[Goal of the exercise] Once the line holding "[00:00:43.77 to 00:00:44.67]" is found in the entries below, transcribe exactly every line up to and including the one holding "Transcript: but there", but leave out the pictures.

[Records for this task]

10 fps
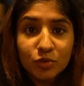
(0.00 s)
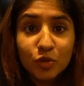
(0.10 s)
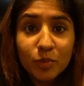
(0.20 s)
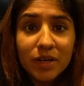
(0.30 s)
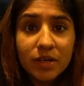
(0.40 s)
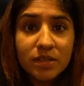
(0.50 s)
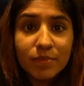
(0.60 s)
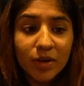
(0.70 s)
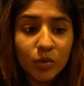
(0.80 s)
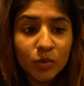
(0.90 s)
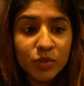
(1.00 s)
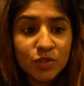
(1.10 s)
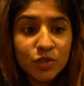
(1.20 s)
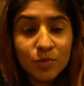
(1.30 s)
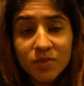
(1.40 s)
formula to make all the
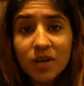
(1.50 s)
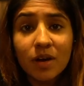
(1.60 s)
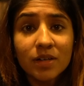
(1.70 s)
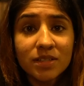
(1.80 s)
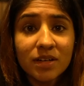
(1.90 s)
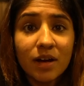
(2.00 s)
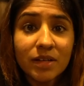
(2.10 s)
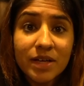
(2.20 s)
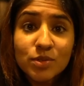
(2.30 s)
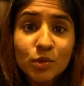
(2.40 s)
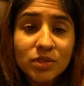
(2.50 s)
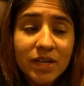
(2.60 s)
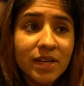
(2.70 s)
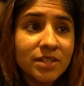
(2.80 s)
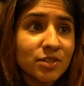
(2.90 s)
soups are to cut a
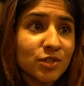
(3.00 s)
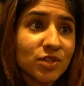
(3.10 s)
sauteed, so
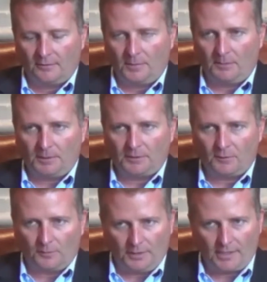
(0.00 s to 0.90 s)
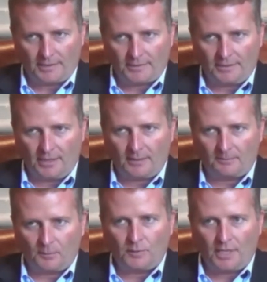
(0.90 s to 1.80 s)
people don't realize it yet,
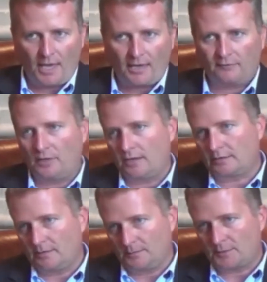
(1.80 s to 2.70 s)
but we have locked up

* * *

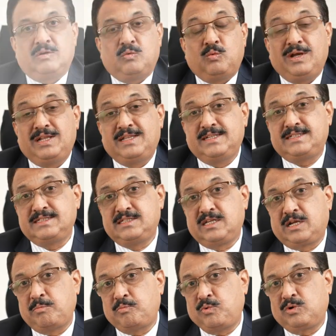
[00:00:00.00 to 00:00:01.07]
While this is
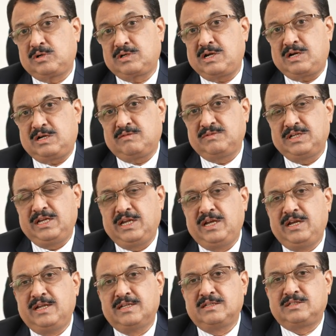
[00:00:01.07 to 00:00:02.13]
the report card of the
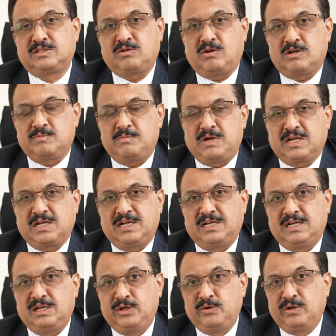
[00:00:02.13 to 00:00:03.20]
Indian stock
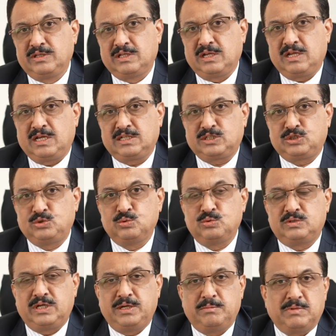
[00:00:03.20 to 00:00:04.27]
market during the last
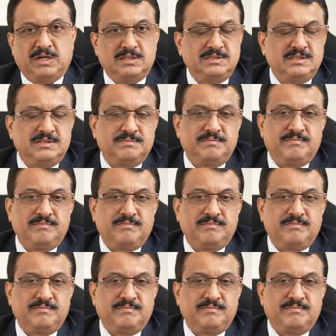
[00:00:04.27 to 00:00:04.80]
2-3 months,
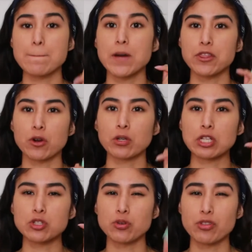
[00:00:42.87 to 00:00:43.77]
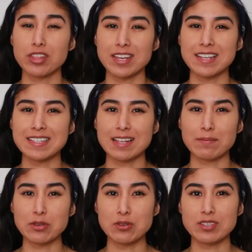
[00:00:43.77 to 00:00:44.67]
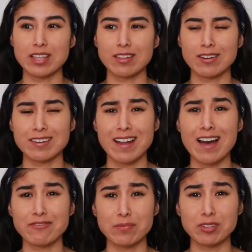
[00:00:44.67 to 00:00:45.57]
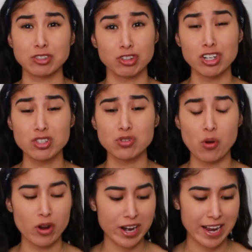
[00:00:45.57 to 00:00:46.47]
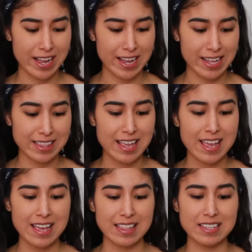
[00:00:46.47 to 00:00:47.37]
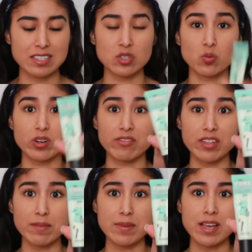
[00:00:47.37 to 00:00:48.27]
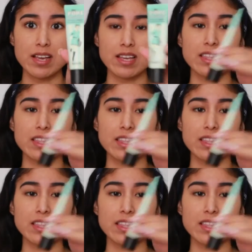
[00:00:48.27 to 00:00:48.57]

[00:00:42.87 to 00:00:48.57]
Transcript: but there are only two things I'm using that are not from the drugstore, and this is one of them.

--

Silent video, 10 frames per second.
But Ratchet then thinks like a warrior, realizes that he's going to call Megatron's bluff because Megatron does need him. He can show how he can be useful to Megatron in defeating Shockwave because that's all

[Result of this exercise]
[00:00:43.77 to 00:00:44.67]
[00:00:44.67 to 00:00:45.57]
[00:00:45.57 to 00:00:46.47]
[00:00:46.47 to 00:00:47.37]
[00:00:47.37 to 00:00:48.27]
[00:00:48.27 to 00:00:48.57]

[00:00:42.87 to 00:00:48.57]
Transcript: but there are only two things I'm using that are not from the drugstore, and this is one of them.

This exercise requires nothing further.